Reciba una felicitación. Usted es el afortunado usufructuario de un bien público que pertenece a la Nación: el espectro radioeléctrico.

La explotación de un bien público le ha permitido generar utilidades multimillonarias, moldear la opinión pública como quien reordena la Pangea y narrar el mundo hasta confundirse con él. Ha sido narrador y actor de reparto.

Me he enterado de que usted no anda bien ante la promesa de un nuevo orden. La Ley en Materia de Telecomunicaciones y Radiodifusión de 2025 y sus lineamientos vienen cantando un odioso estribillo: que todo privilegio entraña una obligación.

Para evitar que caiga en ese despreciable ejercicio de reciprocidad, le sugerimos seguir al pie de la letra este instructivo. Su propósito es preservar intacto su ilimitado poder fáctico y mantenerlo alejado de la obligación de rendir cuentas.

Paso 1: indígnese hiperbólicamente

Ante cualquier ley o lineamiento que le exija un mínimo rigor periodístico —abstenerse de difundir información falsa o descontextualizada, distinguir la noticia de la propaganda o identificar con una discreta cortinilla aquello que es información de lo que pasa de ser opinión—, no cometa la imprudencia de discutir el contenido.

Proclame que el Gobierno se dispone a erigir un tribunal de la censura. No dude en recurrir sin pudor a metáforas grandilocuentes. ¿Qué tan dramático le parece un Ministerio de la Verdad?

No se alarme. Toda falsedad, omisión o descontextualización encontrará abrigo bajo el sagrado manto de la libertad de expresión.

Paso 2: halague a su audiencia

Repita que cada individuo es el mejor juez de su propia causa. Insista en que quien desapruebe un contenido siempre tendrá el derecho de cambiar de estación o apagar el televisor. La eficacia del argumento —no se olvide— consiste en desplazar la discusión: no hablar de las obligaciones de quien explota un bien público sino de las exquisitas preferencias de quien lo consume. Invoque —entre más cabreado, mejor— al Estado autoritario, al Estado censor, al Estado paternalista.
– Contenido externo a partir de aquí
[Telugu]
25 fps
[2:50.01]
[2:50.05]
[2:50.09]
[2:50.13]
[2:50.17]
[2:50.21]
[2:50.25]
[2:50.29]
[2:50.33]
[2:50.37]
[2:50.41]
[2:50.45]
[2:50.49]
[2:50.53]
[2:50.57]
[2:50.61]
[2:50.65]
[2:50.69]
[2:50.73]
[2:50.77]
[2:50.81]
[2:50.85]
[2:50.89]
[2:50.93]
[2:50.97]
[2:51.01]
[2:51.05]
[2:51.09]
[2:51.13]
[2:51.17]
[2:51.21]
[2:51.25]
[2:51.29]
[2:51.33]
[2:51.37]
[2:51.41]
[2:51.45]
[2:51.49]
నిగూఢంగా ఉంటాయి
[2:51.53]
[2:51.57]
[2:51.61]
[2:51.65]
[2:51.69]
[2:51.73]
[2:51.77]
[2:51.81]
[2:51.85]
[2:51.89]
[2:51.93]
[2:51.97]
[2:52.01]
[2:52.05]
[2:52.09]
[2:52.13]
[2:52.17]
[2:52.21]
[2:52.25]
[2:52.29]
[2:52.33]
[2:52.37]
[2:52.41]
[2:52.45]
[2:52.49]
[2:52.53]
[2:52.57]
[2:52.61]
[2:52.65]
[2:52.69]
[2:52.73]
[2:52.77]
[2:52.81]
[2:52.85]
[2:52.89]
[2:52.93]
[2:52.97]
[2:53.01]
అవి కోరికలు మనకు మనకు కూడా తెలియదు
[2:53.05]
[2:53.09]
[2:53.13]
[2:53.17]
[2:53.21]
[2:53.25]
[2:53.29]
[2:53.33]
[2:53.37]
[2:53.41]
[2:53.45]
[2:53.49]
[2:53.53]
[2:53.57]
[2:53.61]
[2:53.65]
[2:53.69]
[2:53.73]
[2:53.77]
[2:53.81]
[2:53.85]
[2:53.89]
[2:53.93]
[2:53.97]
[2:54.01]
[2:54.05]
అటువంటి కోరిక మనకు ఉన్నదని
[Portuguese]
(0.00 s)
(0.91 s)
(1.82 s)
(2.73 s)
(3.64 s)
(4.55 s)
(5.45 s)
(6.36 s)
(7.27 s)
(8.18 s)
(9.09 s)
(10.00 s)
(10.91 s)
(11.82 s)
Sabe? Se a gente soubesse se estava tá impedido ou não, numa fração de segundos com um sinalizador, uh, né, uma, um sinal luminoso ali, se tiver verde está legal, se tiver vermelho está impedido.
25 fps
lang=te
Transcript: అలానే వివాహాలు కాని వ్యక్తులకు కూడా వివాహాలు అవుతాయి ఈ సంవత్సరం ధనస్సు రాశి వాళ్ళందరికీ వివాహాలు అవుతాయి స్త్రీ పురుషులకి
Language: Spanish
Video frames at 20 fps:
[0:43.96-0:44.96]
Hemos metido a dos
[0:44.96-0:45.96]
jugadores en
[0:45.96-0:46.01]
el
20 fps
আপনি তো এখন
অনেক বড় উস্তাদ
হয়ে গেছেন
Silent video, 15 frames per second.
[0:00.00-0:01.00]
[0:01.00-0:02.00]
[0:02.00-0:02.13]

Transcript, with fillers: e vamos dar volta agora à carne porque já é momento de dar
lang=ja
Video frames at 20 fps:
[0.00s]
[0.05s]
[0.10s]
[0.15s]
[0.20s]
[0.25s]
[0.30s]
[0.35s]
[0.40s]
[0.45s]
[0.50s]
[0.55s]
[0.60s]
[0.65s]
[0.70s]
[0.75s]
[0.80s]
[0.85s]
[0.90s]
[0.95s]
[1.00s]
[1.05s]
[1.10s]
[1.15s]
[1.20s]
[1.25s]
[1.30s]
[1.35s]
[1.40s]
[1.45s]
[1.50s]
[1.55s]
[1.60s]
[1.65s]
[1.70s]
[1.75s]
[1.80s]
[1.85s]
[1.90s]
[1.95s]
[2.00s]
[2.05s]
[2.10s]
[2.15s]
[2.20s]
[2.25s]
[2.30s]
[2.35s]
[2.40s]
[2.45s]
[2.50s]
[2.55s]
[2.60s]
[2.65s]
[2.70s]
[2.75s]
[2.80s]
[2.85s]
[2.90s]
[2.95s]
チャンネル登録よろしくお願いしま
Blandiendo el antipaternalismo con convicción, podrá seguir inundando a su audiencia de la información que le pegue su gana. Reafirme que la audiencia es lo bastante madura para defenderse a sí misma. En ningún momento se atreva a mencionar que nadie puede ser juez de sus propios intereses cuando se le priva de aquello que hace posible juzgar: información suficiente, contextualizada y veraz. Recuerde que ignorar aquello es —para su truco, trampa o argumento— condición indispensable.

Paso 3: desprestigie al regulador mediante el culto a la autonomía

Aproveche que la nueva Comisión Reguladora de Telecomunicaciones (CRT) ha dejado de ser un órgano autónomo —como lo fue el extinto IFT, que jamás protegió a las audiencias— para convertirse en un órgano desconcentrado adscrito a la Agencia de Transformación Digital. Ese solo dato, repetido con perseverancia, le permitirá sembrar la sospecha de que toda resolución nacerá subordinada al Ejecutivo. La naturaleza jurídica del órgano hará lo que usted no puede hacer con argumentos.

Desdeñe —no se le ocurra mencionarlo— que el artículo 2 de los lineamientos prohíbe cualquier tipo de censura previa. Oculte bajo doble candado el documento en el que consta que las sesiones de la CRT y todas sus resoluciones deberán ser públicas, fundadas y motivadas. Cuídese de revelar que sus decisiones deberán basarse en información técnica, grupos de trabajo y expertos independientes. Menos aún permita que trascienda que los medios tendrán siempre derecho de audiencia, plazos claros para presentar alegatos y pruebas y que las decisiones habrán de tomarse colegiadamente por cinco comisionados.